BTW, Sears has all their tools made by contract manufacturers. If you look around, you will probably find the Sears lathe is like another brand. I have also found Sears will change a couple of things so all parts from the OEM won't interchange so you have to buy those parts from Sears.


----------



## BernieW (Sep 12, 2006)

I had that sears lathe and it was the biggest piece of crap I had ever used. First problem I had was I couldn't get the headstock and tailstock to line up with the same problem you are having. Second problem is it is a tube lathe which doesn't give you much stabliity. The lathe is mostly for doing spindles. The #1 MT is hard to find accessories for and if you upgrade later nothing you buy will fit the other lathe as they are mostly MT 2. I never did get it work even with my friend who was a machinest for 35 yrs. I bought mine used trying to save money. Well didn't save any and it ended up at the metal recycling place. I would get your money back and look at a Jet, Delta, Nova, etc. You'll be money ahead in the long run.


----------



## anniekirk (Apr 11, 2010)

John,


Thank you for responding.

This lathe is 30 years old. Returning it would be out of the question don't you think.


----------



## anniekirk (Apr 11, 2010)

Bernie,

My brother-in-law got it in 1982 as a Xmas present and never took it out of the box. He gave it to me for free so I don't have anything invested. I think I'll take your advice and look for something else.


----------



## anniekirk (Apr 11, 2010)

FYI...I ordered a new shaft on line. It is within .001.


----------



## Knothead47 (Feb 10, 2010)

You are lucky! I used to do gun work. I hated Sears firearms as you couldn't always get parts.


----------



## jeremylinot (Jun 5, 2009)

anniekirk said:


> John,
> 
> 
> Thank you for responding.
> ...


LOL, sorry but that just cracked me up. :sarcastic:
It never fails that what seems to be a great deal inevitably craps out...


----------



## Dmeadows (Jun 28, 2011)

jeremylinot said:


> LOL, sorry but that just cracked me up. :sarcastic:
> It never fails that what seems to be a great deal inevitably craps out...

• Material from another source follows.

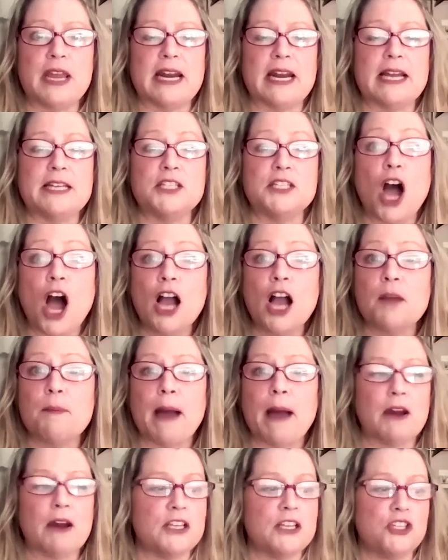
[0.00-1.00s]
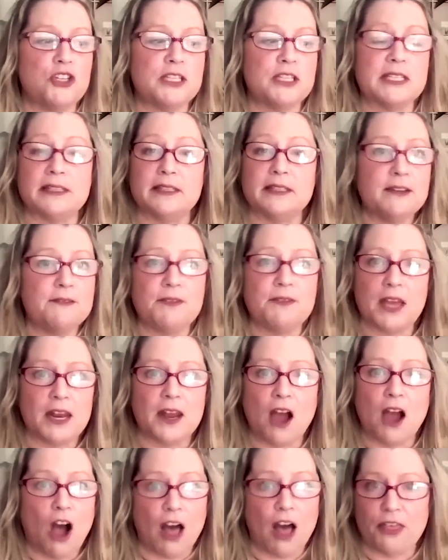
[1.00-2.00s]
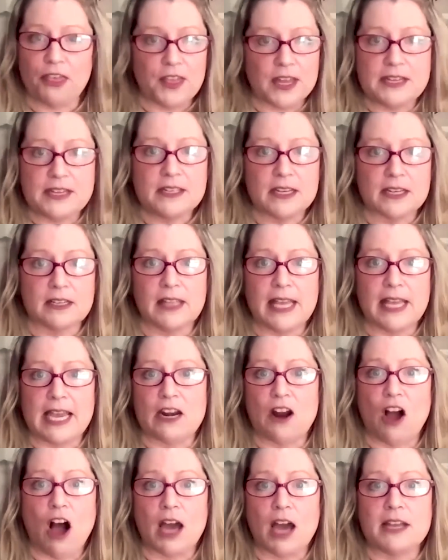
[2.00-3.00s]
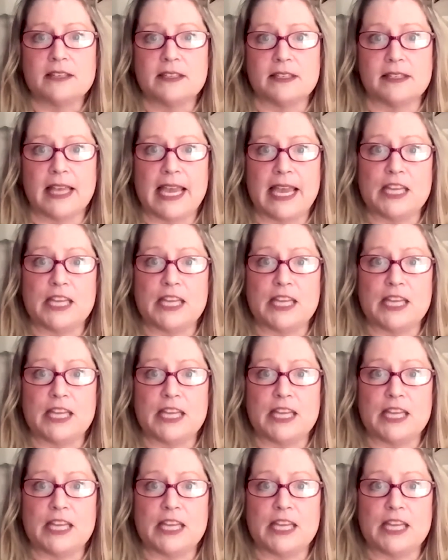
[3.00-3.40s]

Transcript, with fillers: and I talk about is just live authentically and honestly.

??? John got a working unused lathe for the price of a $45 part and a bit of work! I have changed those spindles.. not that hard! Where is the "craps out" part?


----------



## jeremylinot (Jun 5, 2009)

I had responded before seeing that he had found the part. 

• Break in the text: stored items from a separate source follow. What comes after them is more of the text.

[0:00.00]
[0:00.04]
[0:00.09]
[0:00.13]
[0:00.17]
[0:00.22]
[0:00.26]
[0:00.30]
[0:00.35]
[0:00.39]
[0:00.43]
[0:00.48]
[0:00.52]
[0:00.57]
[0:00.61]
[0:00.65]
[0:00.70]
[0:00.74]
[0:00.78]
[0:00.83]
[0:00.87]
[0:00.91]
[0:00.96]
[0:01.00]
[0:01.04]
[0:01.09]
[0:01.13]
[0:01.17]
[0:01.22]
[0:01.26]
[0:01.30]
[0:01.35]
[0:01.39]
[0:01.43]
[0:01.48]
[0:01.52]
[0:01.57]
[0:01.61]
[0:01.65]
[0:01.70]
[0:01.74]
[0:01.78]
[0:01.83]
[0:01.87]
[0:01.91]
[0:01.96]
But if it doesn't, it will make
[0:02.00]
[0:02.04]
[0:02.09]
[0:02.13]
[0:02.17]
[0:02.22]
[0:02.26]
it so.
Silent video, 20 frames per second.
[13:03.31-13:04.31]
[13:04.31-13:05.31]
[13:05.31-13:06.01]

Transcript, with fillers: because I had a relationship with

That turns out to be an awesome deal for him. If it had been me the replacement part would have cost more than a replacement lathe.


----------



## Dmeadows (Jun 28, 2011)

jeremylinot said:


> If it had been me the replacement part would have cost more than a replacement lathe.


Yep, Jeremy.. think we've all been there! Or just as bad, it's no longer available.


----------



## pgwisn (Oct 31, 2014)

I have the same lathe, which I will be putting up for sale soon. I use a neighbor's old Delta 46-400. Once I complete the building of my shop I will be looking for a nice lathe for retirement.


----------



## michaeleshepherd1971 (2 mo ago)

anniekirk said:


> Bernie, My brother-in-law got it in 1982 as a Xmas present and never took it out of the box. He gave it to me for free so I don't have anything invested. I think I'll take your advice and look for something else.


 I turned mine into an 8 inch sanding disc using the included faceplate. Also using #1 Morse taper buffing spindle made a great buffing station.


----------



## michaeleshepherd1971 (2 mo ago)

pgwisn said:


> I have the same lathe, which I will be putting up for sale soon. I use a neighbor's old Delta 46-400. Once I complete the building of my shop I will be looking for a nice lathe for retirement.


Headstock with 8 inch faceplate makes a great sanding disc.


----------



## old55 (Aug 11, 2013)

Welcome to the forum @michaeleshepherd1971

Michael this thread was last added to in 2014. You may or may not receive a reply.


----------



## jw2170 (Jan 24, 2008)

Welcome to the forum, Michael,


----------